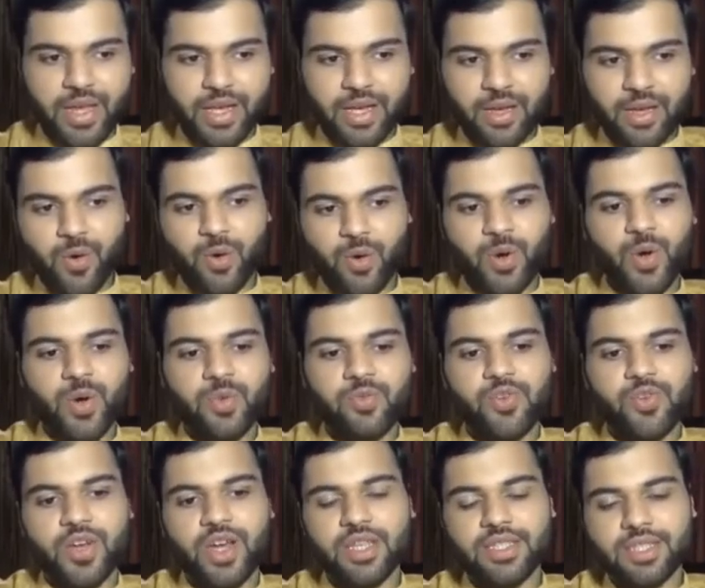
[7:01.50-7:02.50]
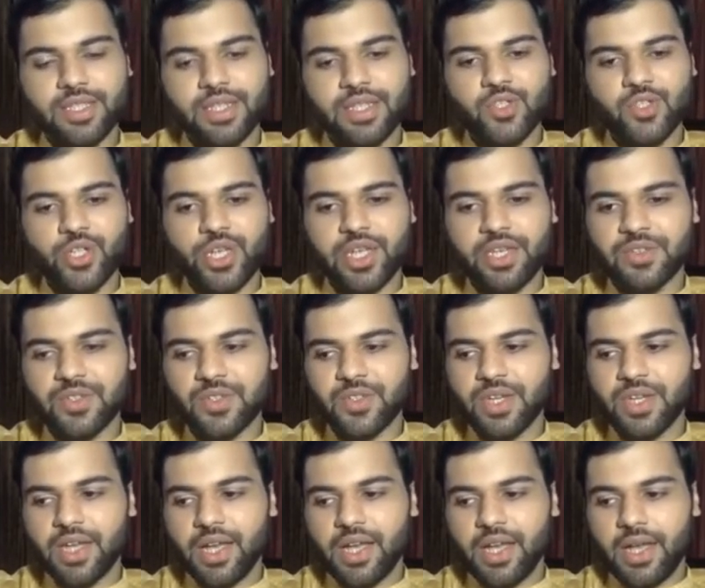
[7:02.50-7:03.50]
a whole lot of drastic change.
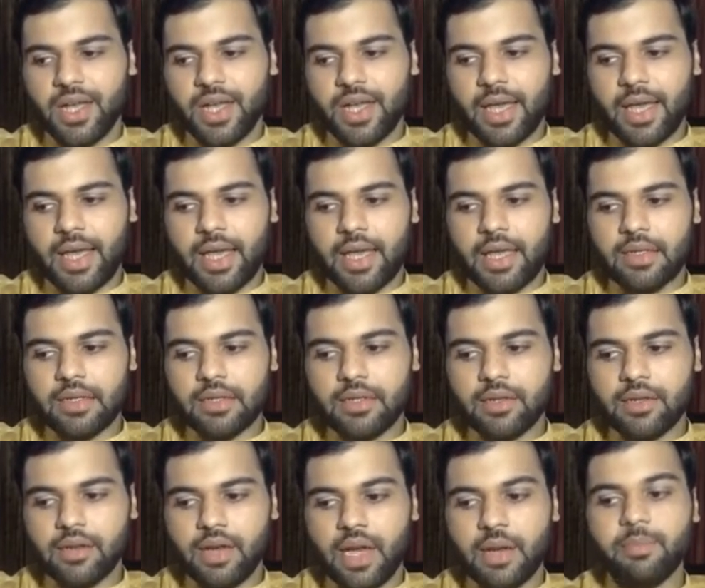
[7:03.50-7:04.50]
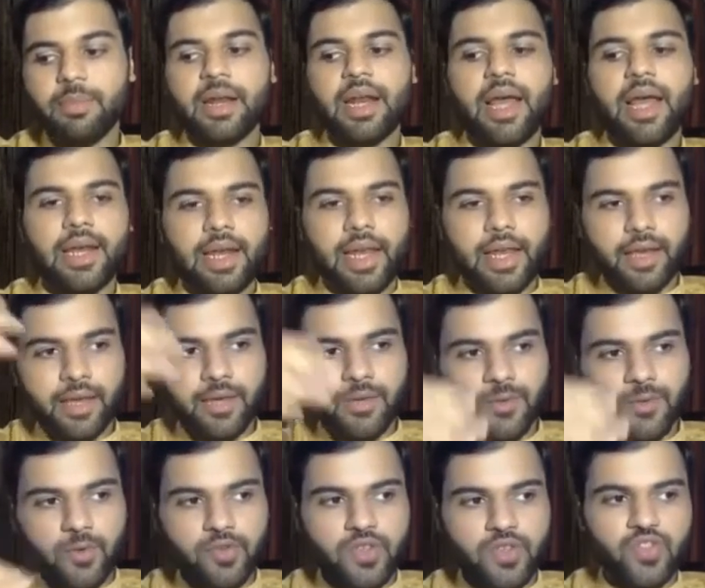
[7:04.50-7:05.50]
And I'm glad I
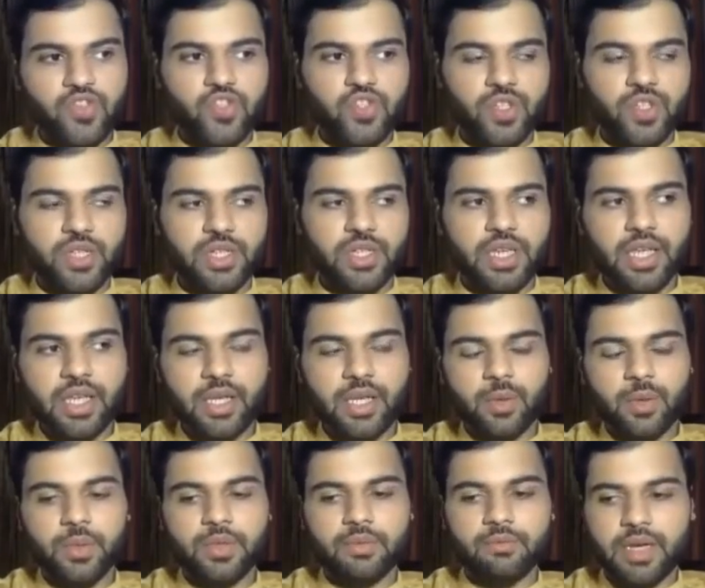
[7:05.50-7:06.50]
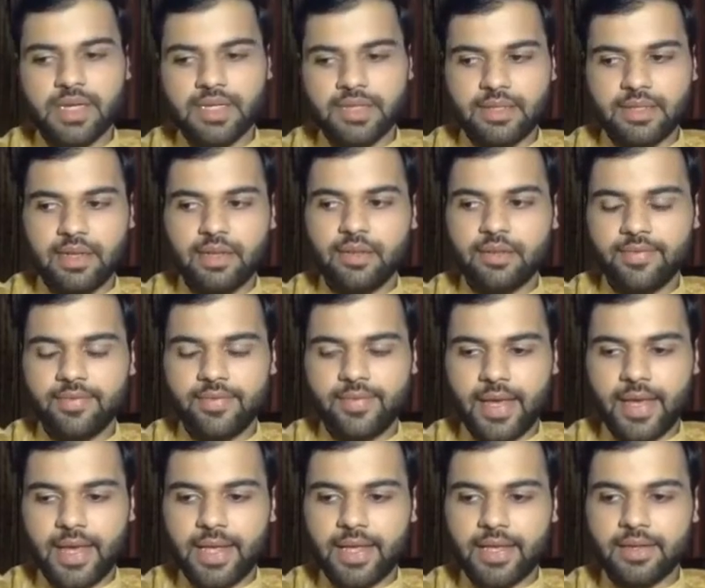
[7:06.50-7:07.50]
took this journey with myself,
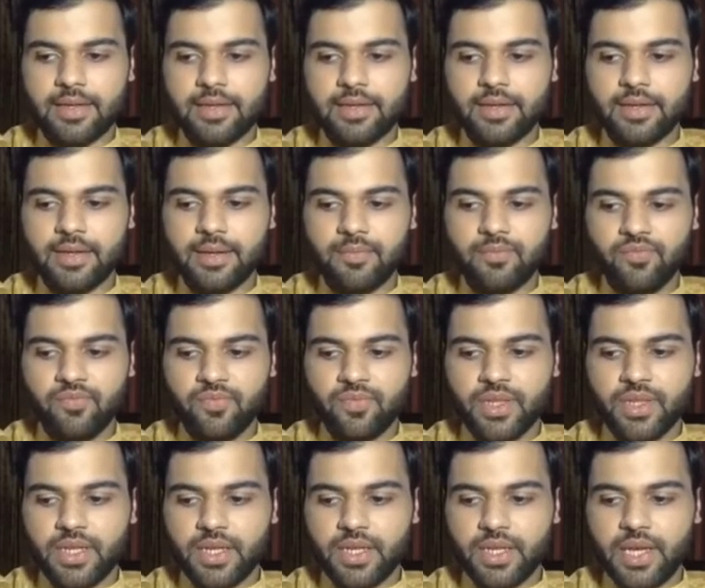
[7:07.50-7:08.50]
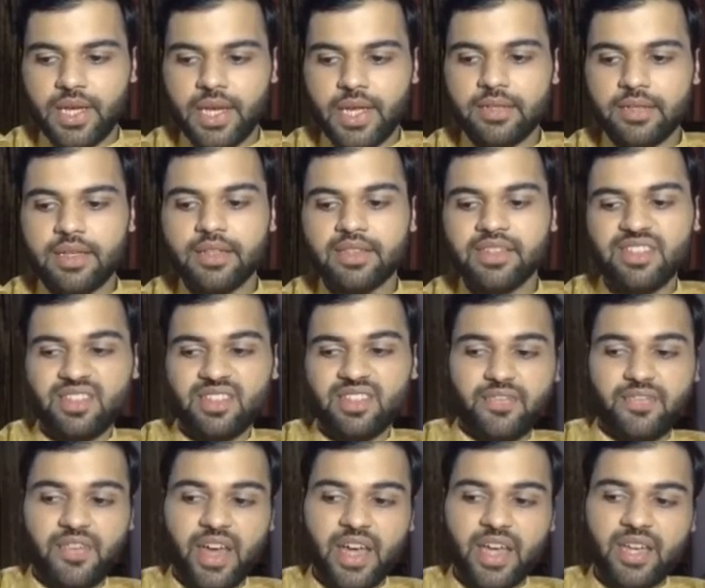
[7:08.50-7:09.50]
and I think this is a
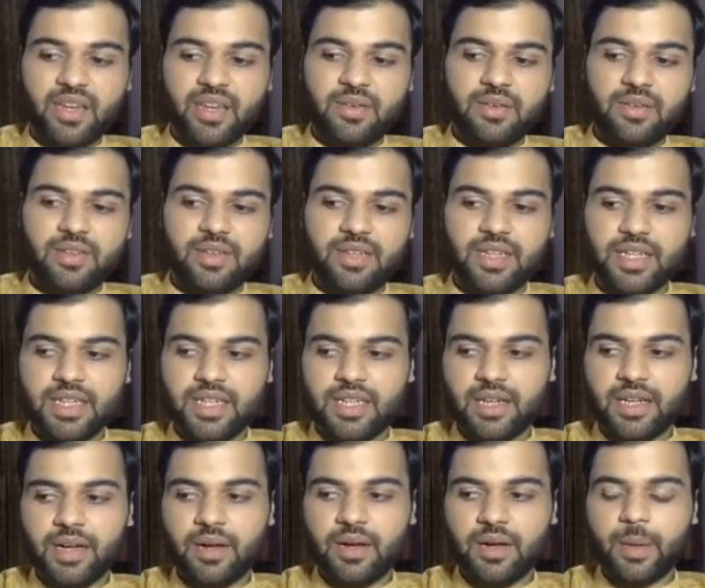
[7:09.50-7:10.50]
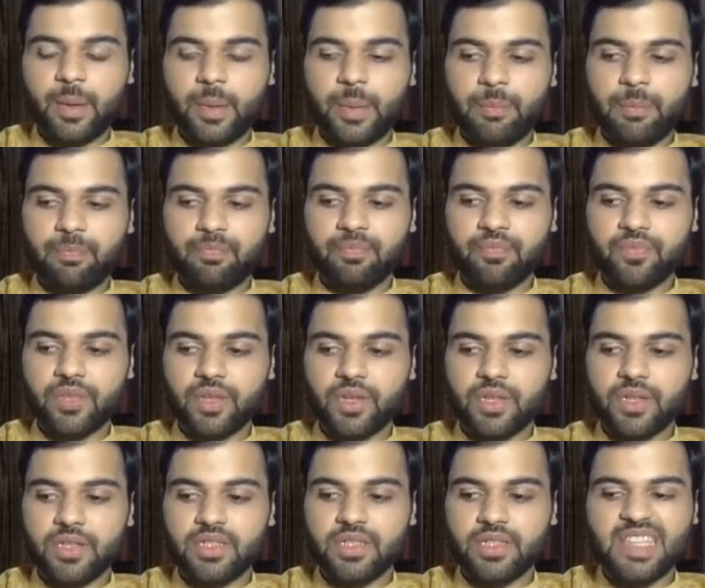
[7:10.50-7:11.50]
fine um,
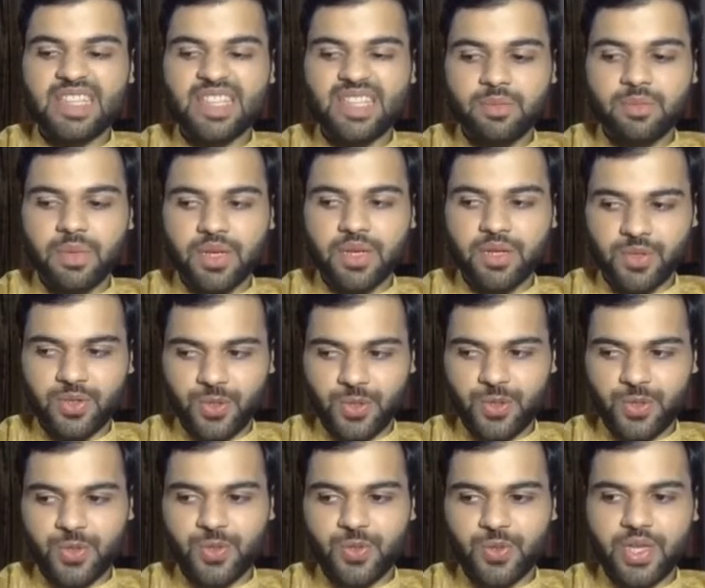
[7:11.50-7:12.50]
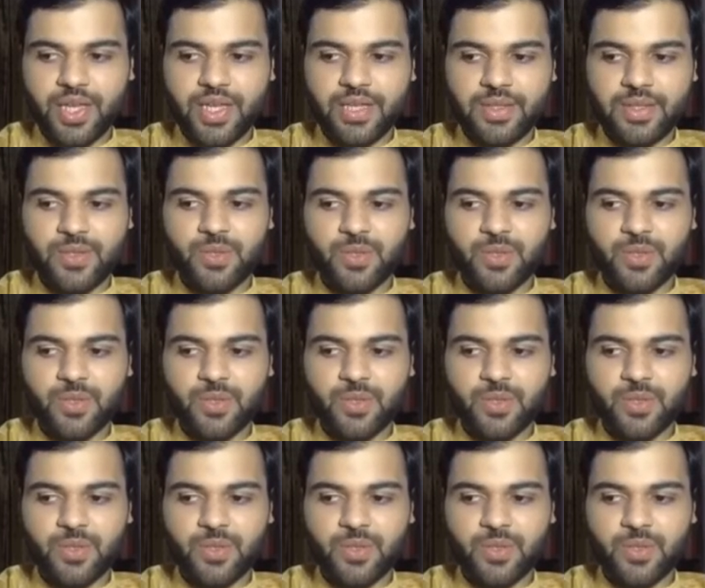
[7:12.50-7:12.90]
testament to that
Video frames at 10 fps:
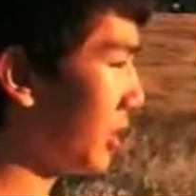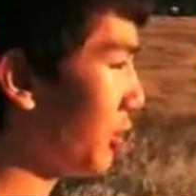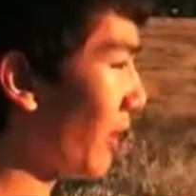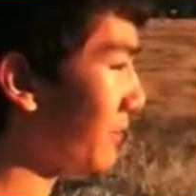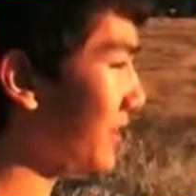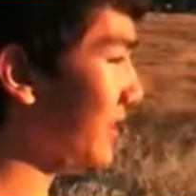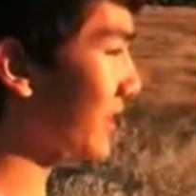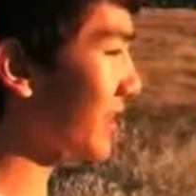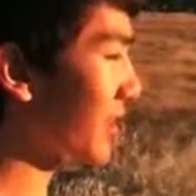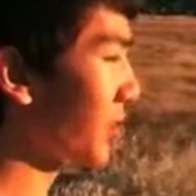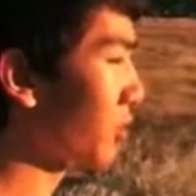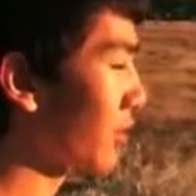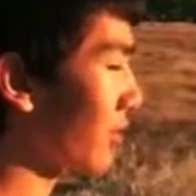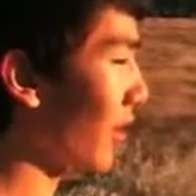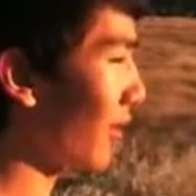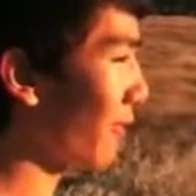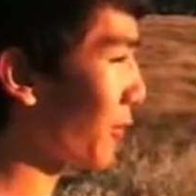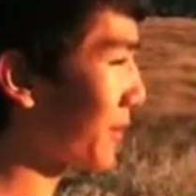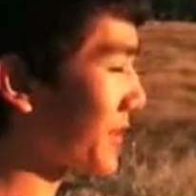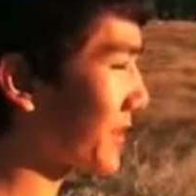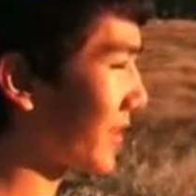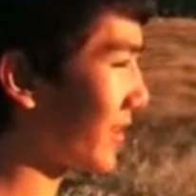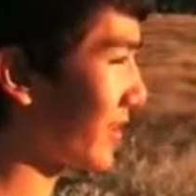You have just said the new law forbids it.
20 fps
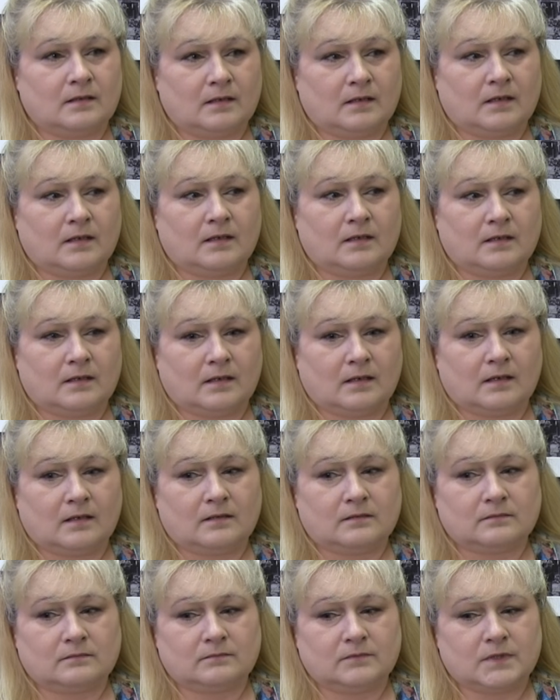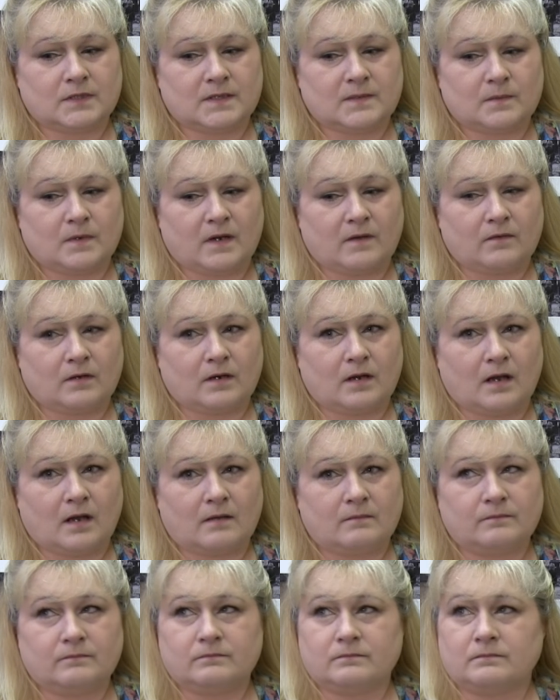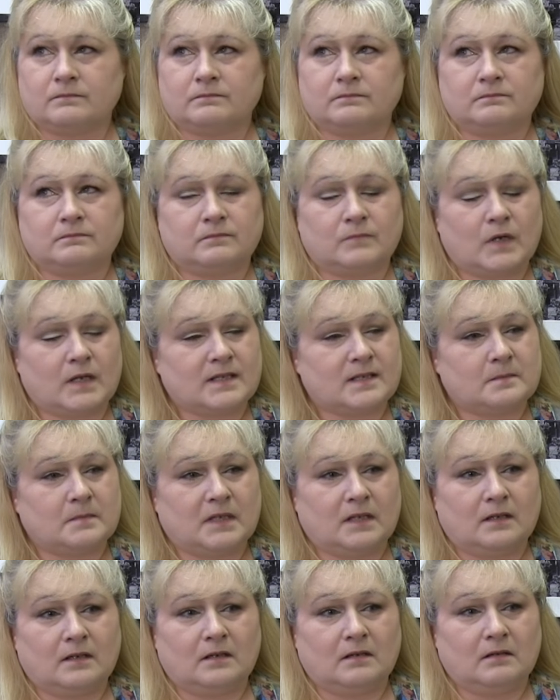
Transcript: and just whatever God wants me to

## WHAT TO PRODUCE
Return the listing above in full and without alteration, excluding its pictures.

## TASK ANSWER
[7:01.50-7:02.50]
[7:02.50-7:03.50]
a whole lot of drastic change.
[7:03.50-7:04.50]
[7:04.50-7:05.50]
And I'm glad I
[7:05.50-7:06.50]
[7:06.50-7:07.50]
took this journey with myself,
[7:07.50-7:08.50]
[7:08.50-7:09.50]
and I think this is a
[7:09.50-7:10.50]
[7:10.50-7:11.50]
fine um,
[7:11.50-7:12.50]
[7:12.50-7:12.90]
testament to that
Video frames at 10 fps:
You have just said the new law forbids it.
20 fps
Transcript: and just whatever God wants me to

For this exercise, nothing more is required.